Directions for this task - For the entries below, the expected answer is the line with "[5:14.17-5:14.47]", the line with "Word for word: Uh, now, on", and every line between them, exactly as written, and nothing more.
Top of Data listing
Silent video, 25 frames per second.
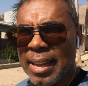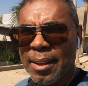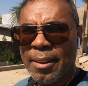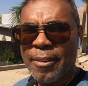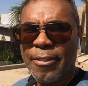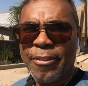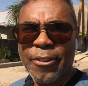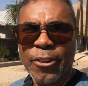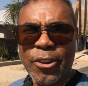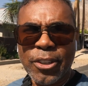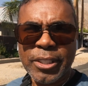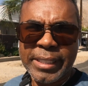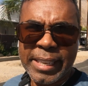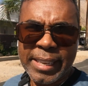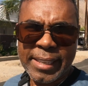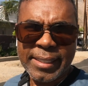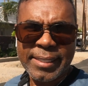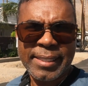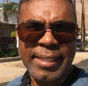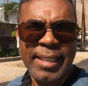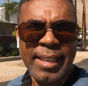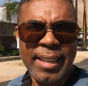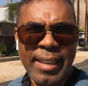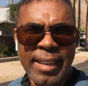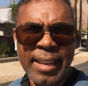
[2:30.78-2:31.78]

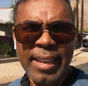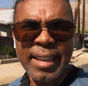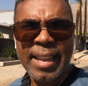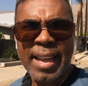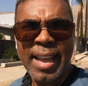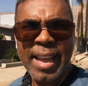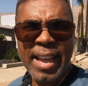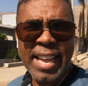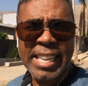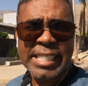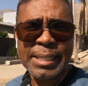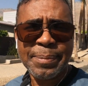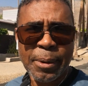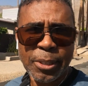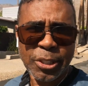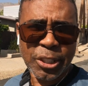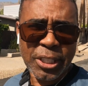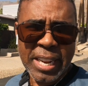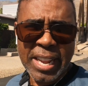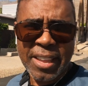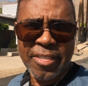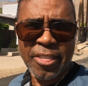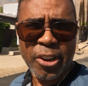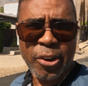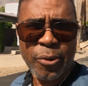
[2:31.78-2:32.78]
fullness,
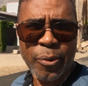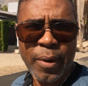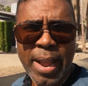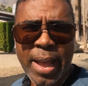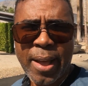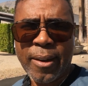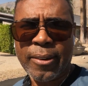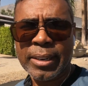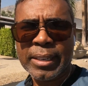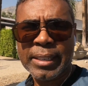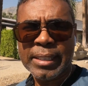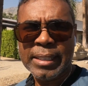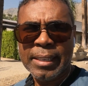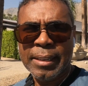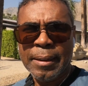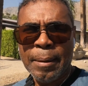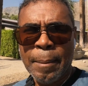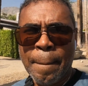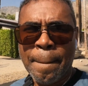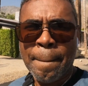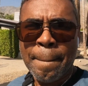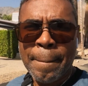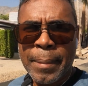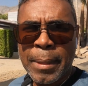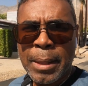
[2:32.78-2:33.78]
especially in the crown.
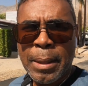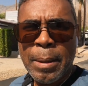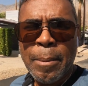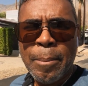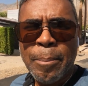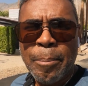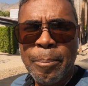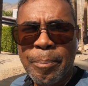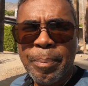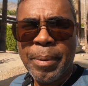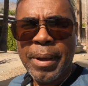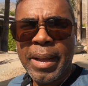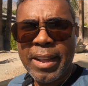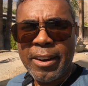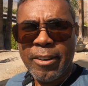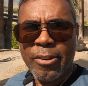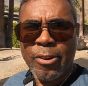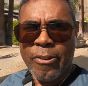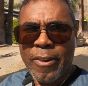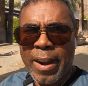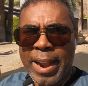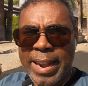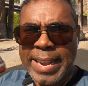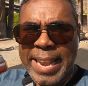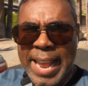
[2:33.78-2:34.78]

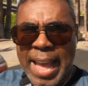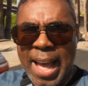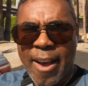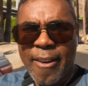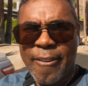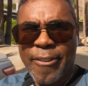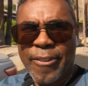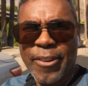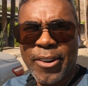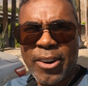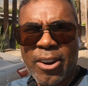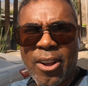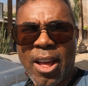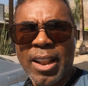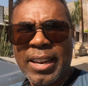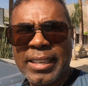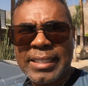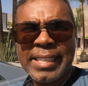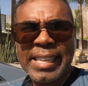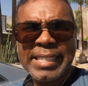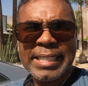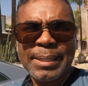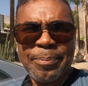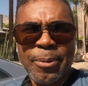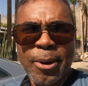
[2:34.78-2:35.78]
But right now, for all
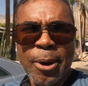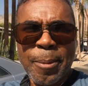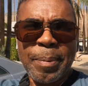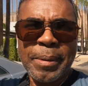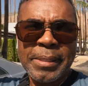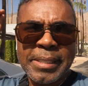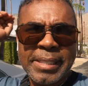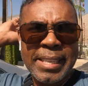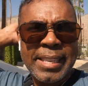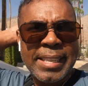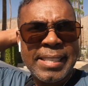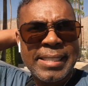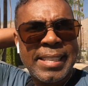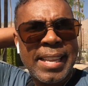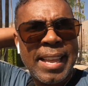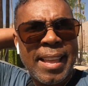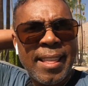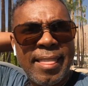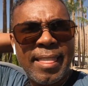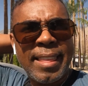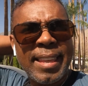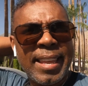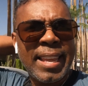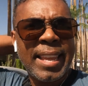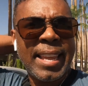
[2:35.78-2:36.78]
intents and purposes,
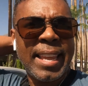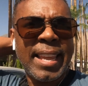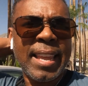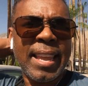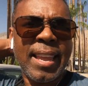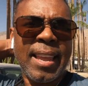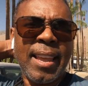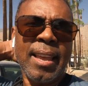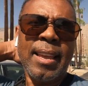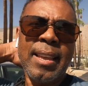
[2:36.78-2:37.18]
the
Bottom of Data listing
Top of Data listing
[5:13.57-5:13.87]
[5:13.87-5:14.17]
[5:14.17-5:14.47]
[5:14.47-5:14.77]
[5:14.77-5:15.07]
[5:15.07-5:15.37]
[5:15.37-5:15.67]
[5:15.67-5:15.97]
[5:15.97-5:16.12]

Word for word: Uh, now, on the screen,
Bottom of Data listing
Exercise output -
[5:14.17-5:14.47]
[5:14.47-5:14.77]
[5:14.77-5:15.07]
[5:15.07-5:15.37]
[5:15.37-5:15.67]
[5:15.67-5:15.97]
[5:15.97-5:16.12]

Word for word: Uh, now, on the screen,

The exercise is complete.